Goals and Objectives

Educational Goal

Students will be able to demonstrate the knowledge, skills, and attitudes required of an effective clinician with regard to health promotion and disease prevention in the care of patients and communities.

Medical Knowledge

At the conclusion of this module, the student will be able to:

  1. Name the major causes of morbidity and mortality in the United States, based on age and gender, and the important modifiable risk factors for each.[1]
  2. Describe how the characteristics of individuals and populations (e.g., age, gender, language, religious beliefs, income, education, culture, race, ethnicity, and lifestyle) may affect the occurrence of disease and the provision and utilization of health services.[1]
  3. Summarize the goals of Healthy People 2020 initiative.[1]
  4. Identify primary, secondary, and tertiary prevention strategies as applied in clinical care.
  5. Apply the principles of behavioral change strategies to smoking cessation in patient care.[2]
  6. Assess an intervention to determine if it meets the standards of a good screening.
  7. Define and interpret measures that describe the burden of disease in a population (e.g., incidence, prevalence, age-adjusted rates, case fatality rates, life expectancy.[1]
  8. Define and apply the principles of quantitative epidemiology (e.g., sensitivity, specificity, positive predictive value, validity, and reliability) to diagnostic and screening tests.[1]
  9. Apply the commonly used measures of association (e.g., relative and attributable risk, odds ratio, number needed to treat, number needed to screen, principles of cause and effect) to a preventive medicine research study scenario.[1]
  10. Formulate the recommendations for the following clinical preventive services based on a patient’s age, gender, and risk factor status:[1]

A. Vaccines in adults: Influenza, Pneumococcal polysaccharide (PPSV23), MMR, Td/Tdap,  Zoster, Hepatitis A, Hepatitis B, Meningococcal vaccine, Human papillomavirus (HPV).

B. The use of aspirin for primary prevention of vascular disease (chemoprophylaxis)

C. Screening tests commonly used in primary care

D. Prevention counseling of patients and their families using appropriate guidelines and online tools (e.g., U.S. Preventive Services Task Force (USPSTF), Advisory Committee on Immunization Practice (ACIP) recommendations, or online cardiovascular risk calculators).

Patient Care

At the conclusion of this module, the student will be able to:

  1. Demonstrate the communication skills required to directly provide appropriate, recommended clinical preventive services, including:[1]
    a.
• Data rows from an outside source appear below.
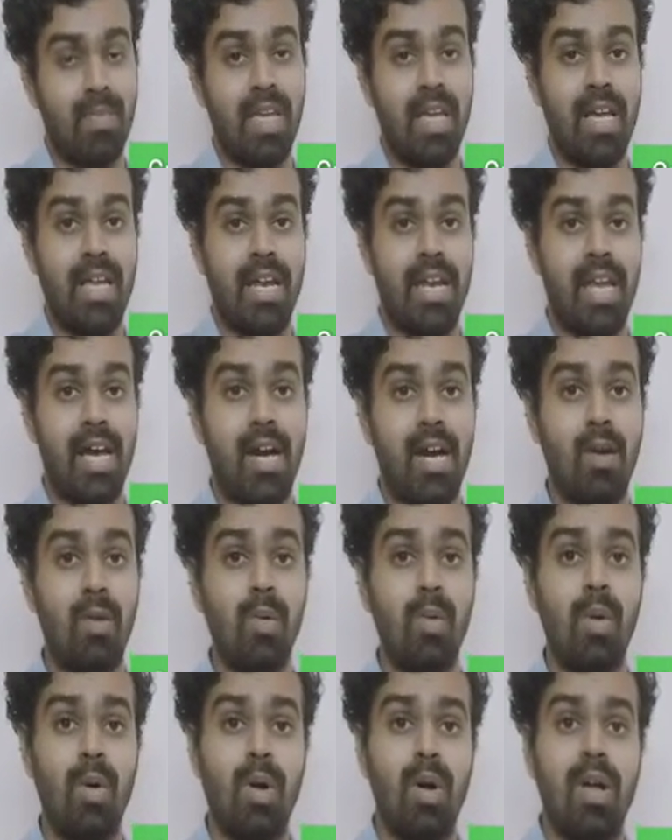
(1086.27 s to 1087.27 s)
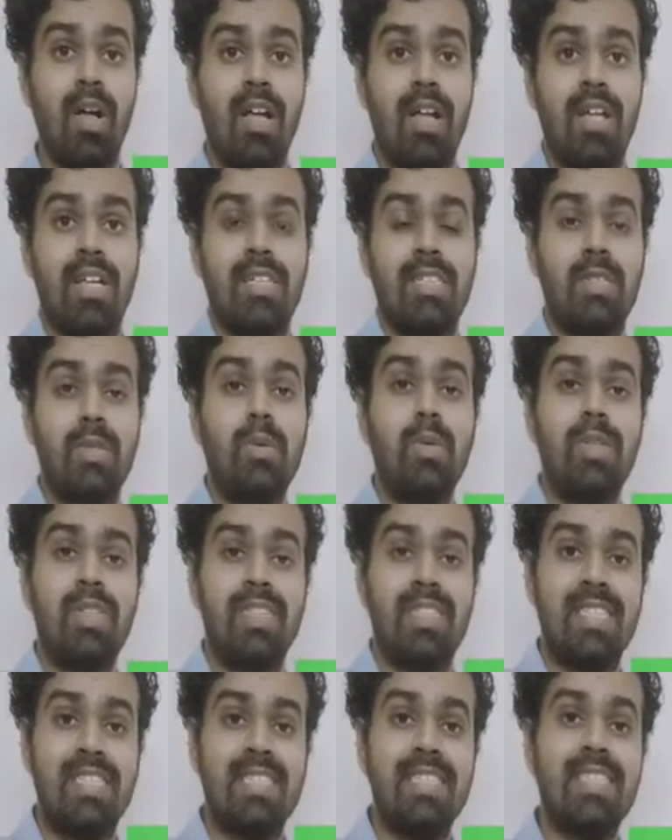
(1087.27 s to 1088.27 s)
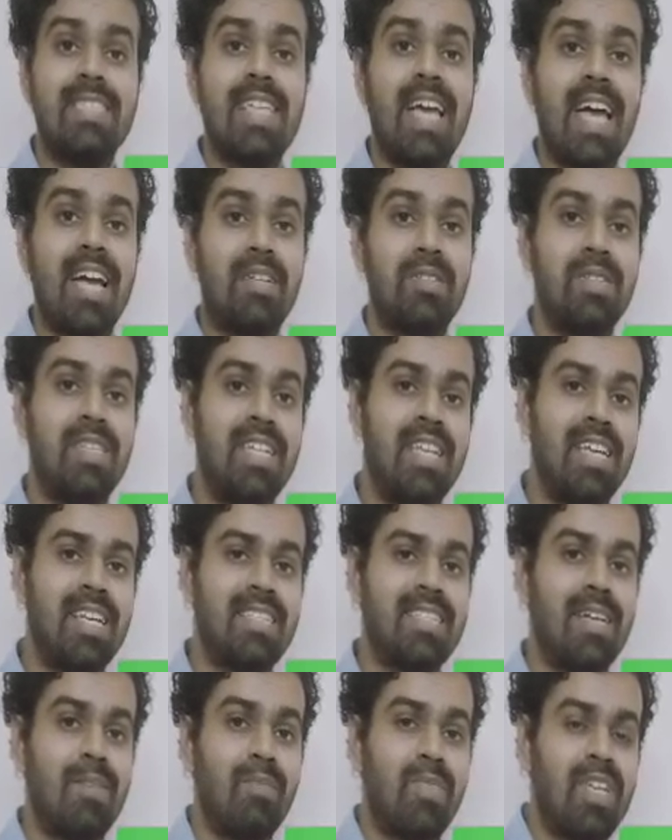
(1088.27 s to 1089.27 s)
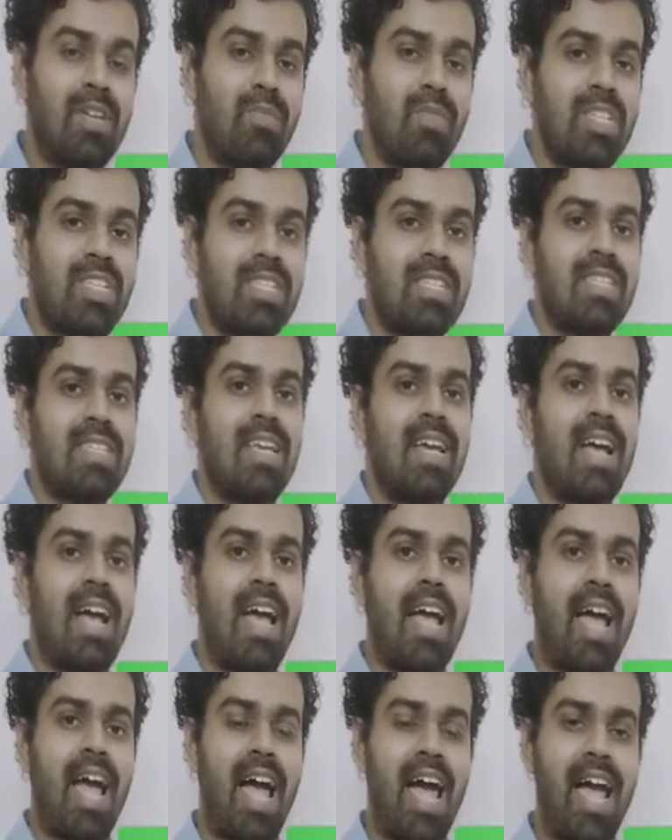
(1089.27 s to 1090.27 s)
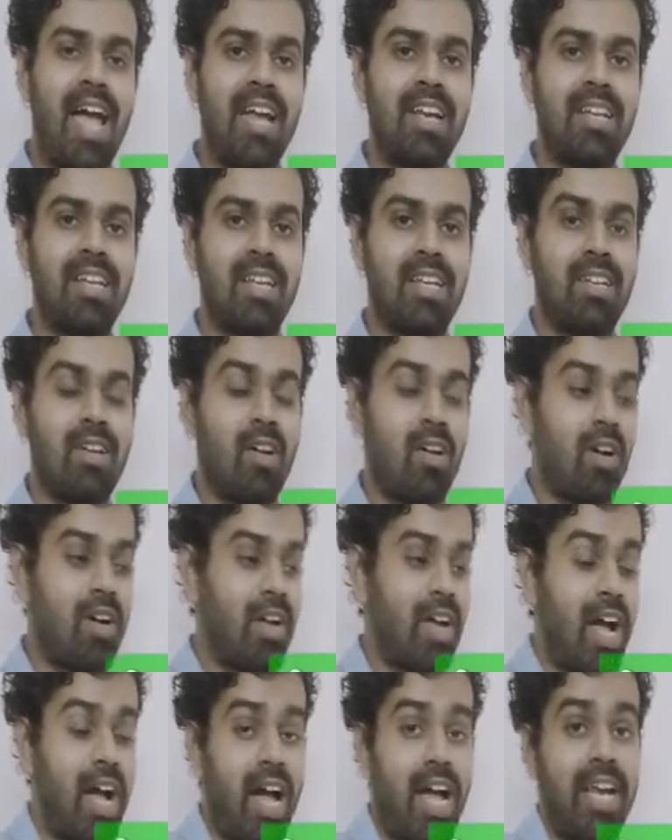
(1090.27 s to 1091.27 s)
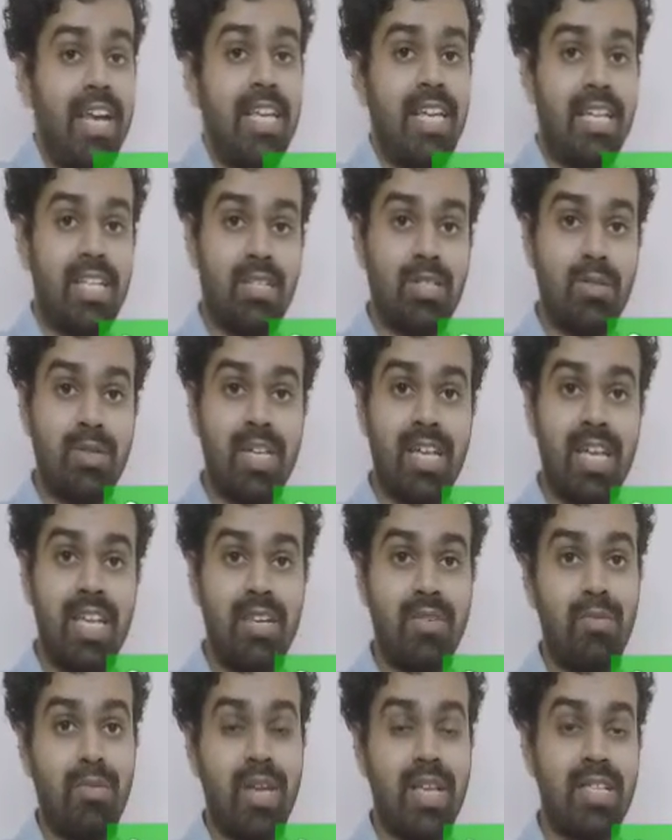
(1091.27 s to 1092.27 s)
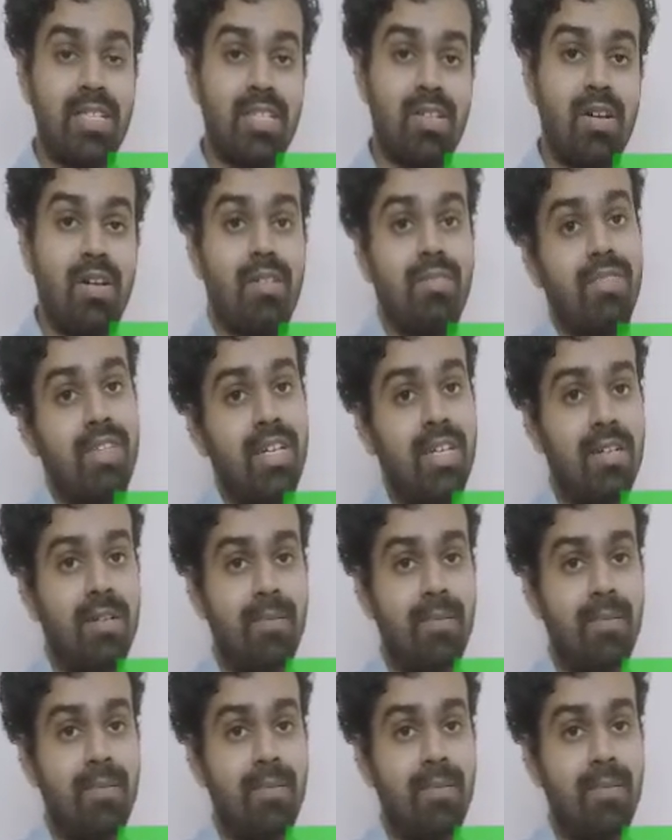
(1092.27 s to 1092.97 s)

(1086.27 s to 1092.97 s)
Now, so this is actually something which is adding to the interest of the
Obtain an appropriate patient history that includes occupation, environmental exposure, recent travel, psychosocial/sexual history, and substance use/abuse
    b. Perform appropriate screening tests
    c. Conduct prevention counseling (e.g. smoking cessation, weight loss)
    d. Counsel patients on immunizations listed above
    e. Counsel patients on chemoprophylaxis with aspirin.
  2. Use appropriate information technology to support clinical preventive service delivery and patient education in promoting health.[2]

Interpersonal and Communication Skills

At the conclusion of this module, the student will be able to:

  1. Counsel and educate patients and their families on the importance of health promotion and disease prevention.

Practice Based Learning and Improvement

At the conclusion of this module, the student will be able to:

  1. Describe features of health systems that promote the integration and utilization of disease prevention-health promotion services into clinical practice (e.g., use of reminder systems and online evidence-based guidelines for providers and consumers).[1]
  2. Access medical information to support self-education and clinical decision-making with the use of informational technologies.


At the conclusion of this module, the student will be able to:

  1. Demonstrate professionalism by completing this web module during the assigned period.

Systems Based Practice

At the conclusion of this module, the student will be able to:

  1. Identify the roles of various health care providers, interdisciplinary health care teams, consultation/referral sources, and community resources in providing clinical preventive services (e.g., use of dietician in weight loss, social worker in child abuse cases).[1]
  2. Identify the influences of access, utilization, and quality of services on health outcomes.[1]


1. Adapted from Pomrehn, P., Davis, M., Chen, D., Barker, W. “Prevention for the 21st Century: Setting the Context through Undergraduate Medical Education.” Acad Med. 2000; 75 (7 suppl): S5-S13

2. Adapted from the Society of Teacher of Family Medicine.